── STUDY MATERIAL
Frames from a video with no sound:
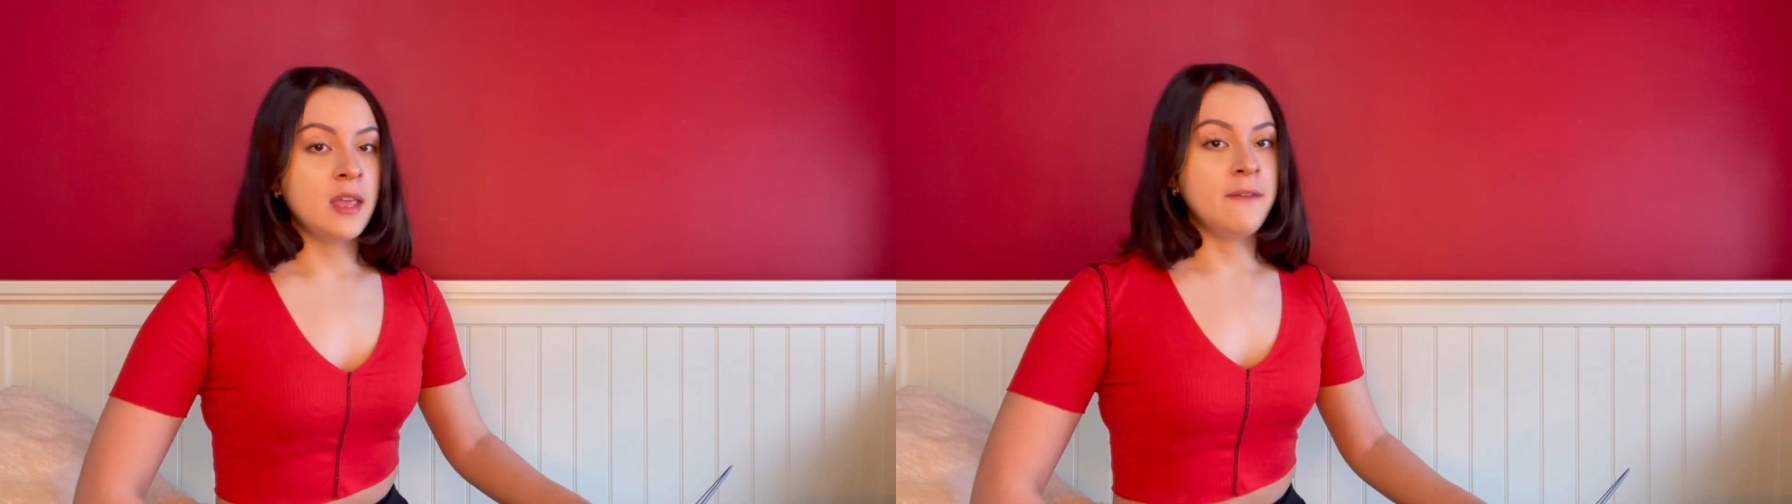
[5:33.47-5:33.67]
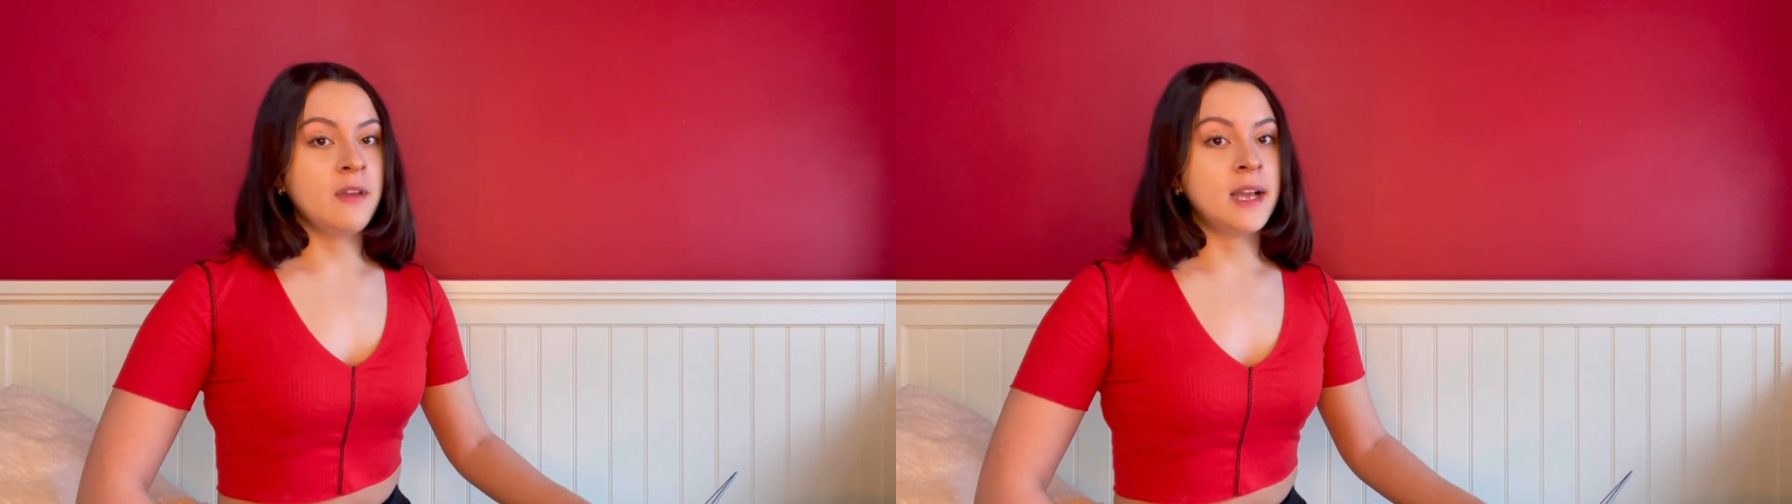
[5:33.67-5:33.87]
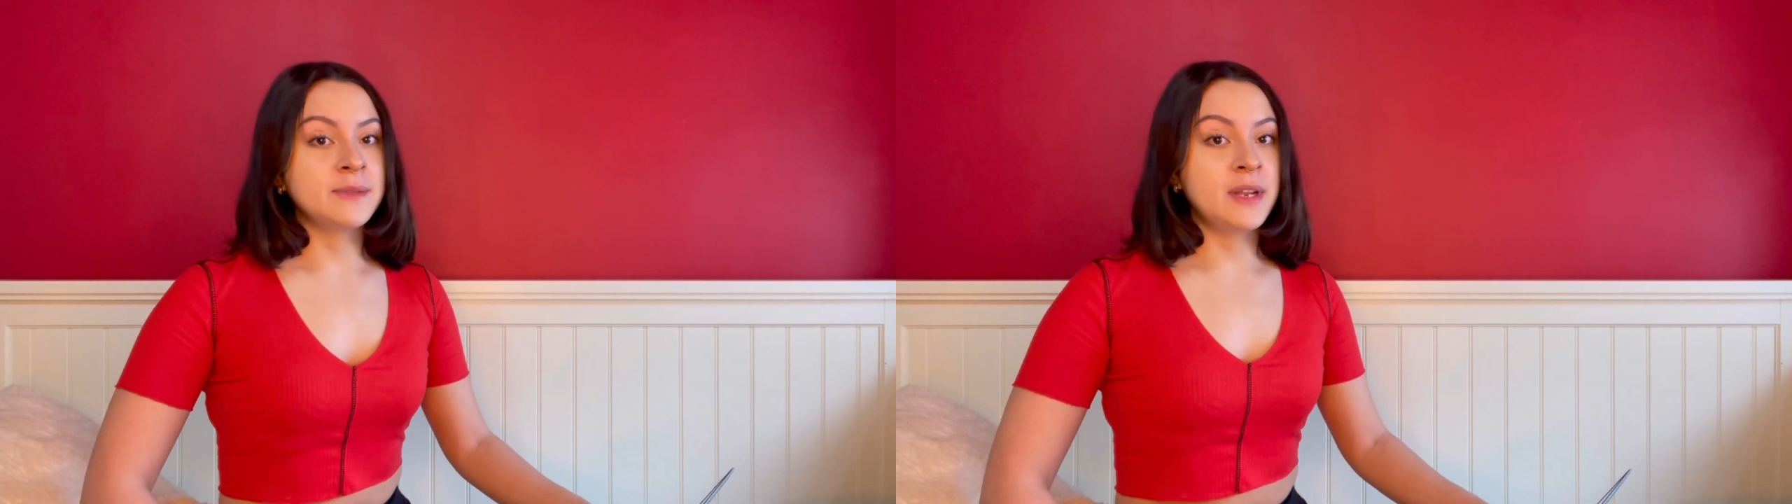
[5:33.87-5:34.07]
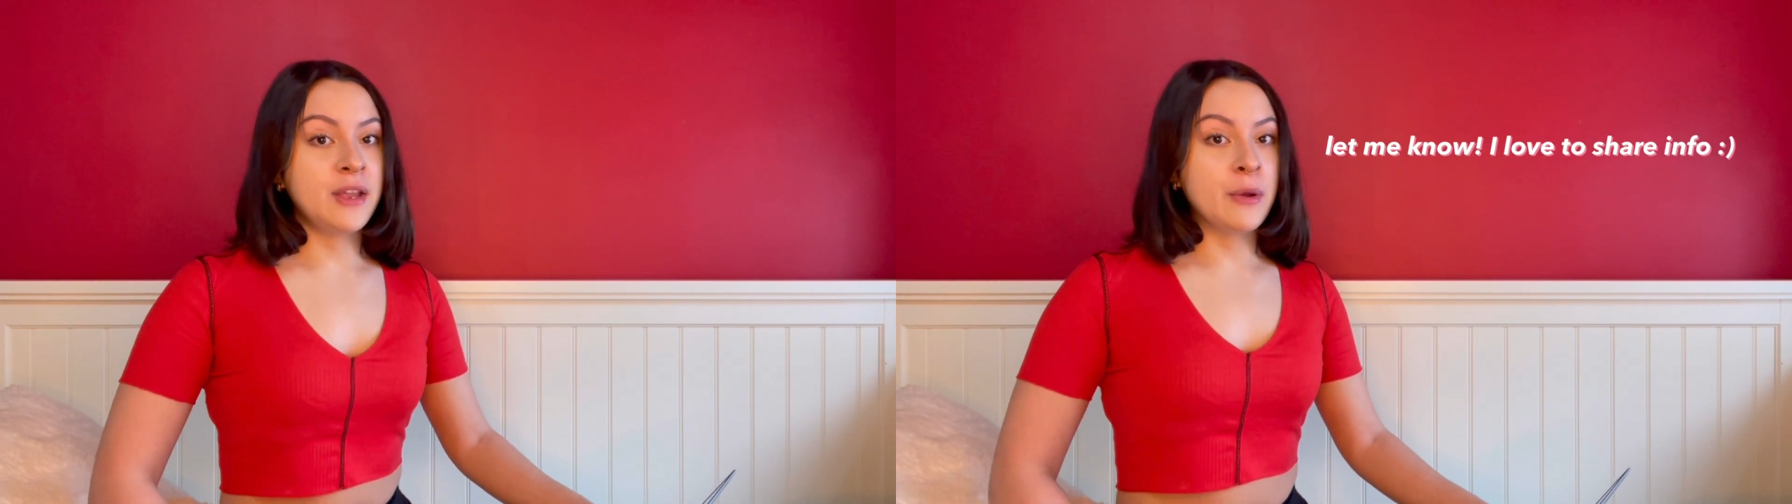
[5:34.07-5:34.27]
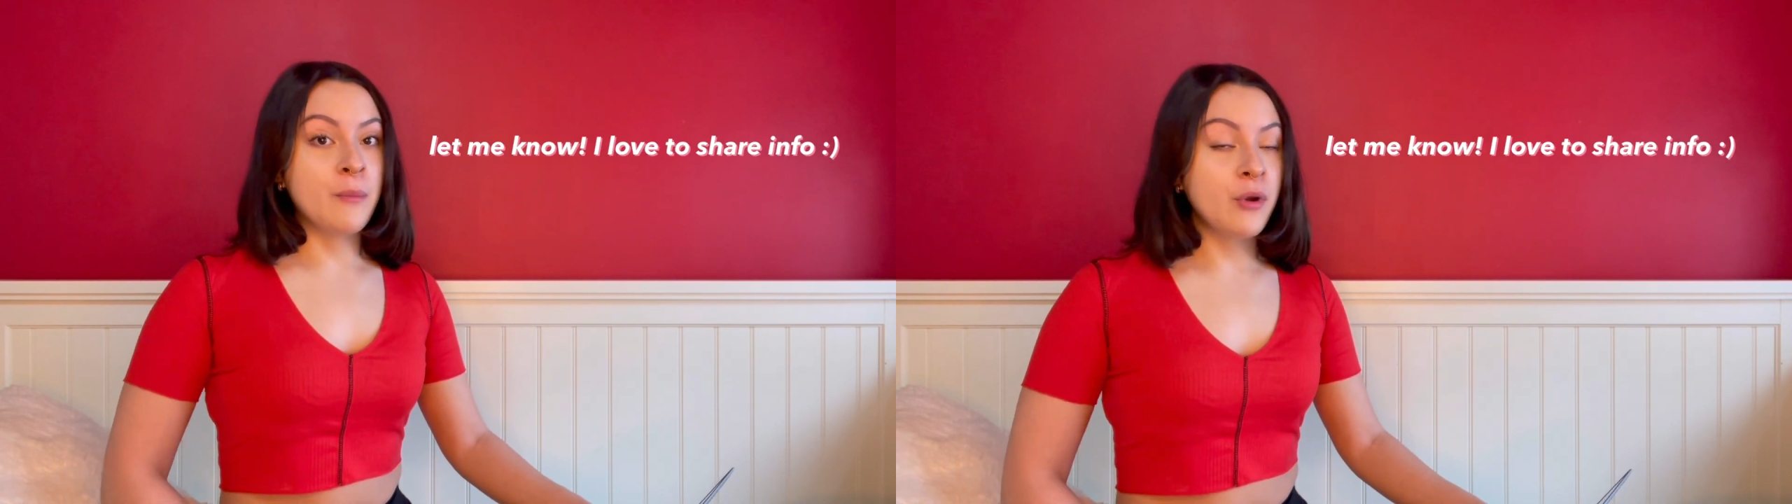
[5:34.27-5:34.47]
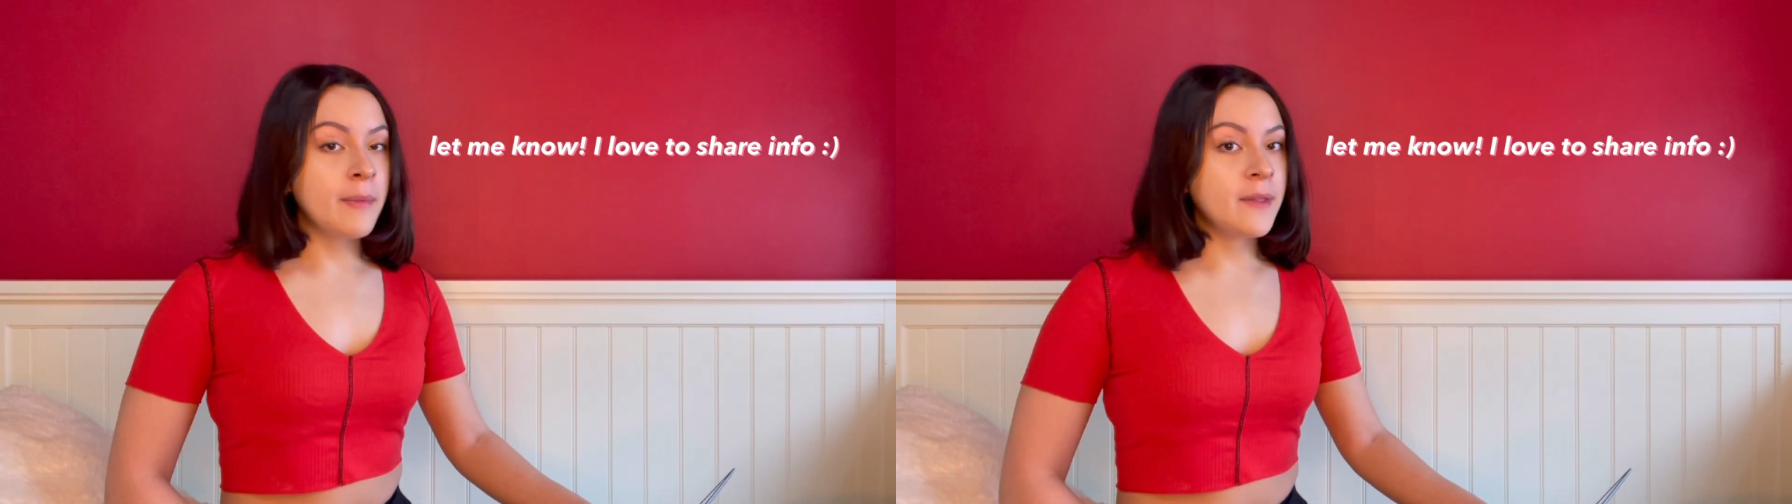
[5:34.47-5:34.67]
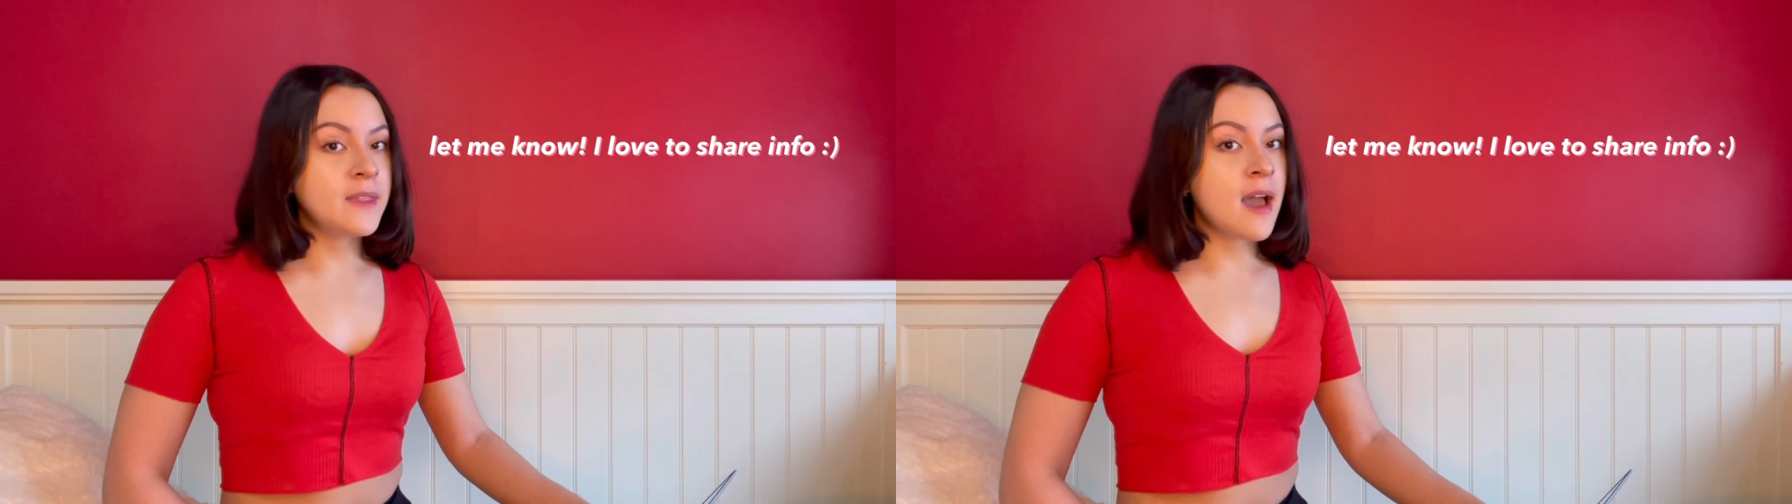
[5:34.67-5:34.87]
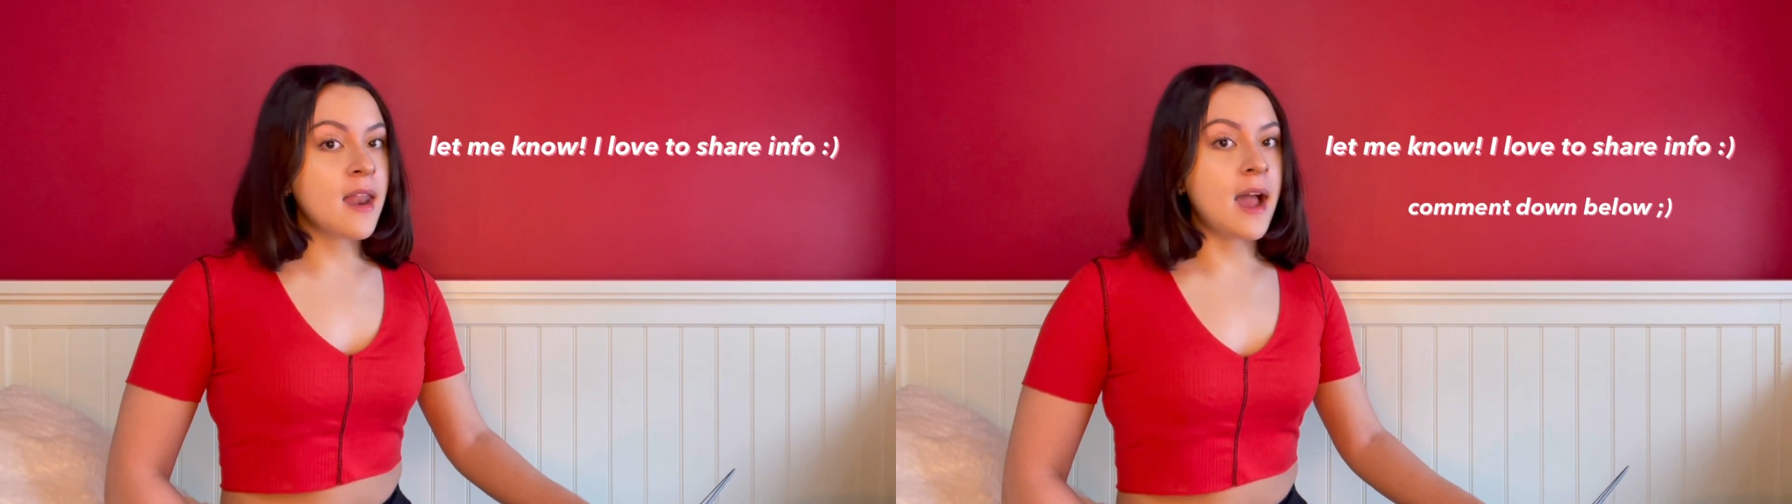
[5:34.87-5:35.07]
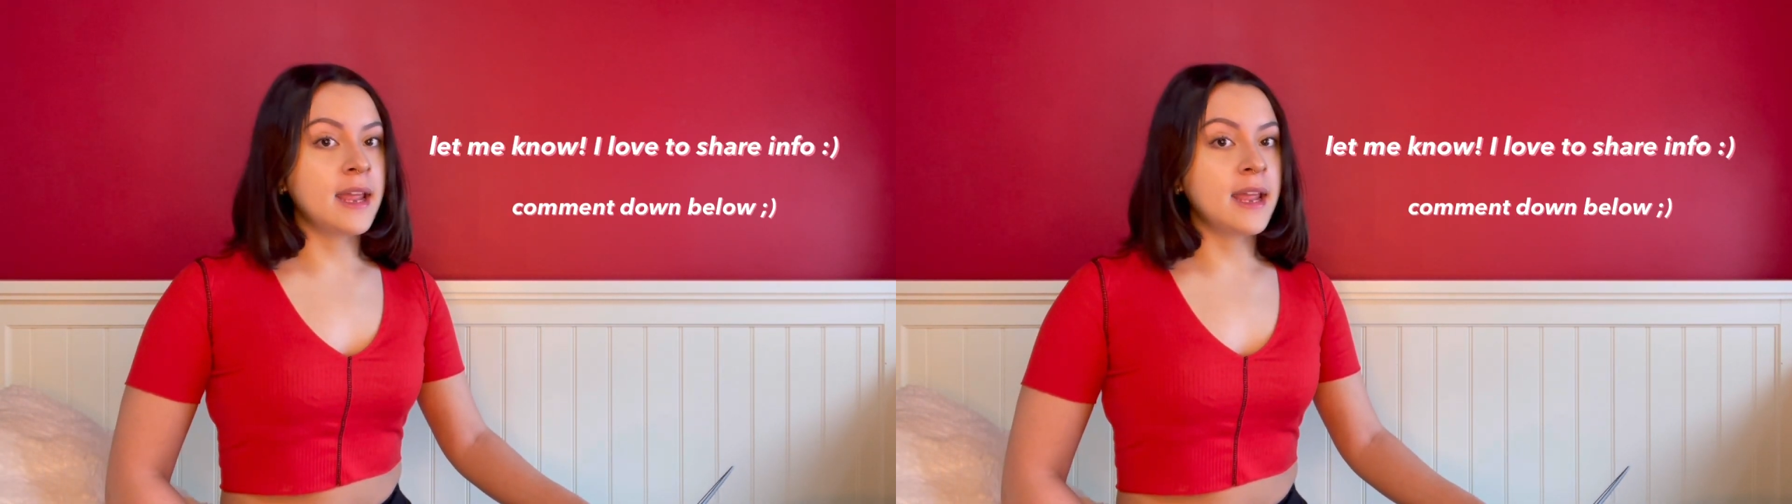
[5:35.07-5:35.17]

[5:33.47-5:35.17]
If you guys want to hear more about that,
────
_WORK ITEM_.
Set down the entries shown above once more, exactly as they read, but without pictures.

_RESULT OF THIS EXERCISE_.
Frames from a video with no sound:
[5:33.47-5:33.67]
[5:33.67-5:33.87]
[5:33.87-5:34.07]
[5:34.07-5:34.27]
[5:34.27-5:34.47]
[5:34.47-5:34.67]
[5:34.67-5:34.87]
[5:34.87-5:35.07]
[5:35.07-5:35.17]

[5:33.47-5:35.17]
If you guys want to hear more about that,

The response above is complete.